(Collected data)
------------

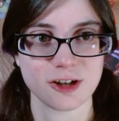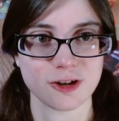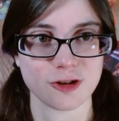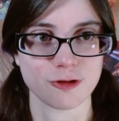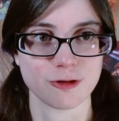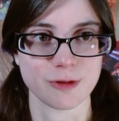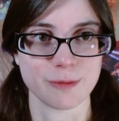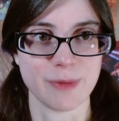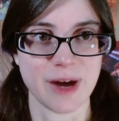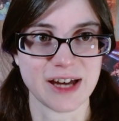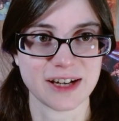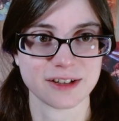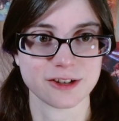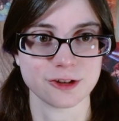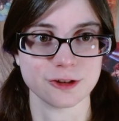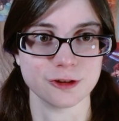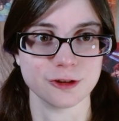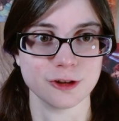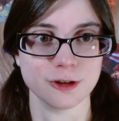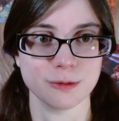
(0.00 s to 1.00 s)

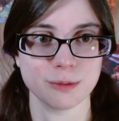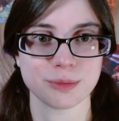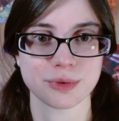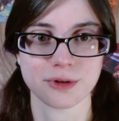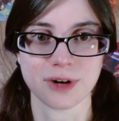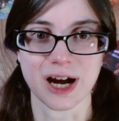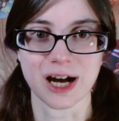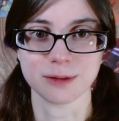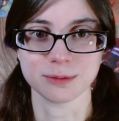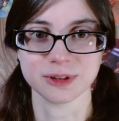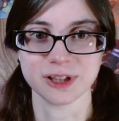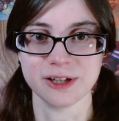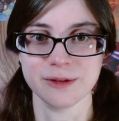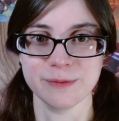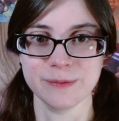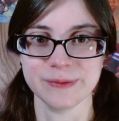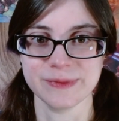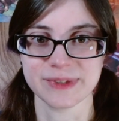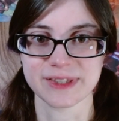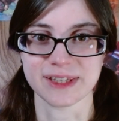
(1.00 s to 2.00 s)
grammatical
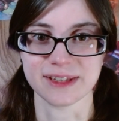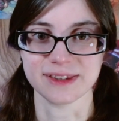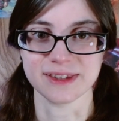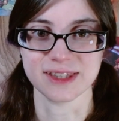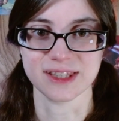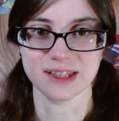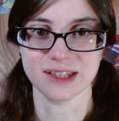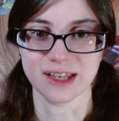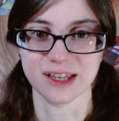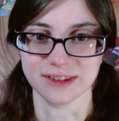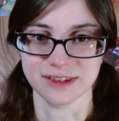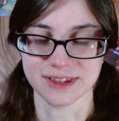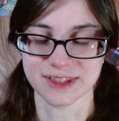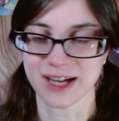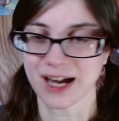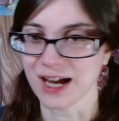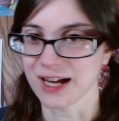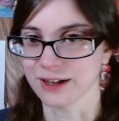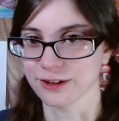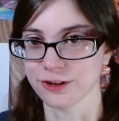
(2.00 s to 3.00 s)
problems and
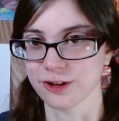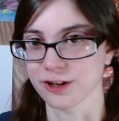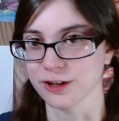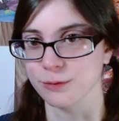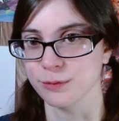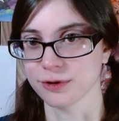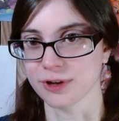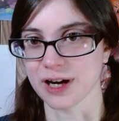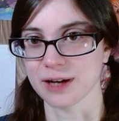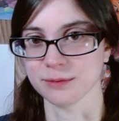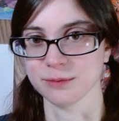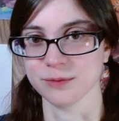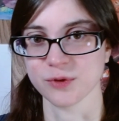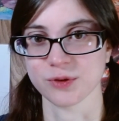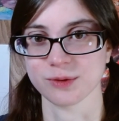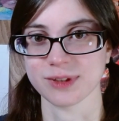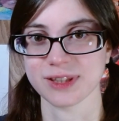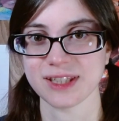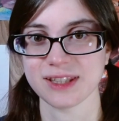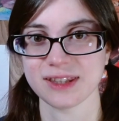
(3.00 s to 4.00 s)
dialogue
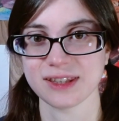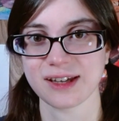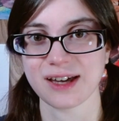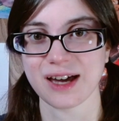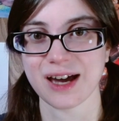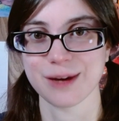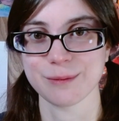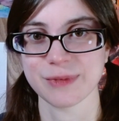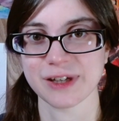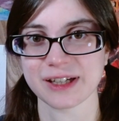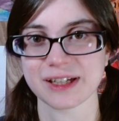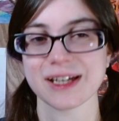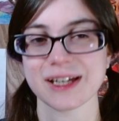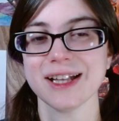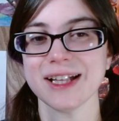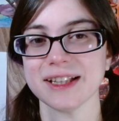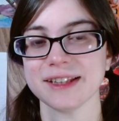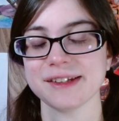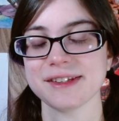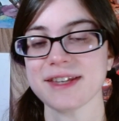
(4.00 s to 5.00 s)
problems within the comic.
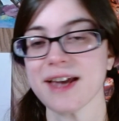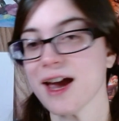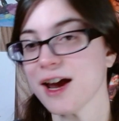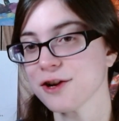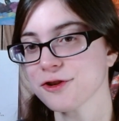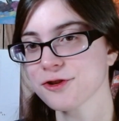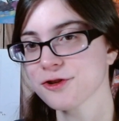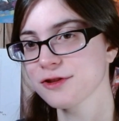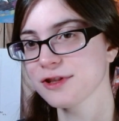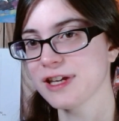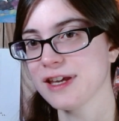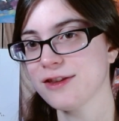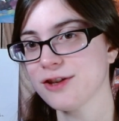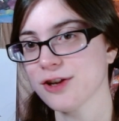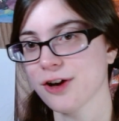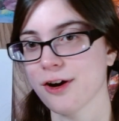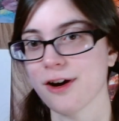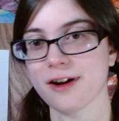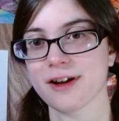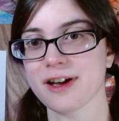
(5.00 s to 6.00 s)
Let's actually
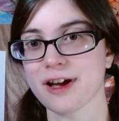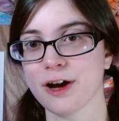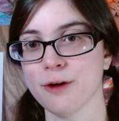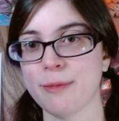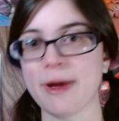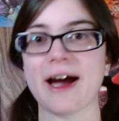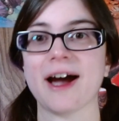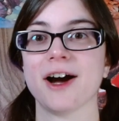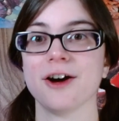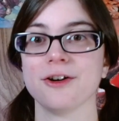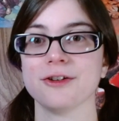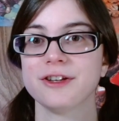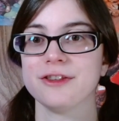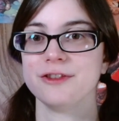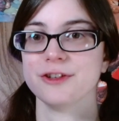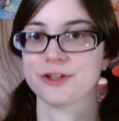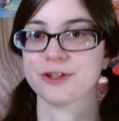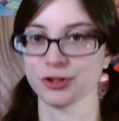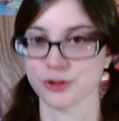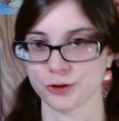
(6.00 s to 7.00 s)
talk about
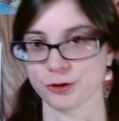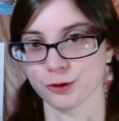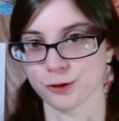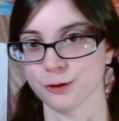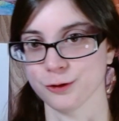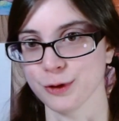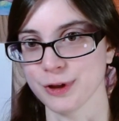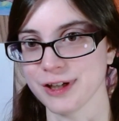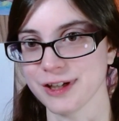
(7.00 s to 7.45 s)
the story,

------------

Exclude all pictures and reproduce verbatim the lines running from the line that contains "(3.00 s to 4.00 s)" to the end of the data above, both ends included.

▶ _Response to this task_:
(3.00 s to 4.00 s)
dialogue
(4.00 s to 5.00 s)
problems within the comic.
(5.00 s to 6.00 s)
Let's actually
(6.00 s to 7.00 s)
talk about
(7.00 s to 7.45 s)
the story,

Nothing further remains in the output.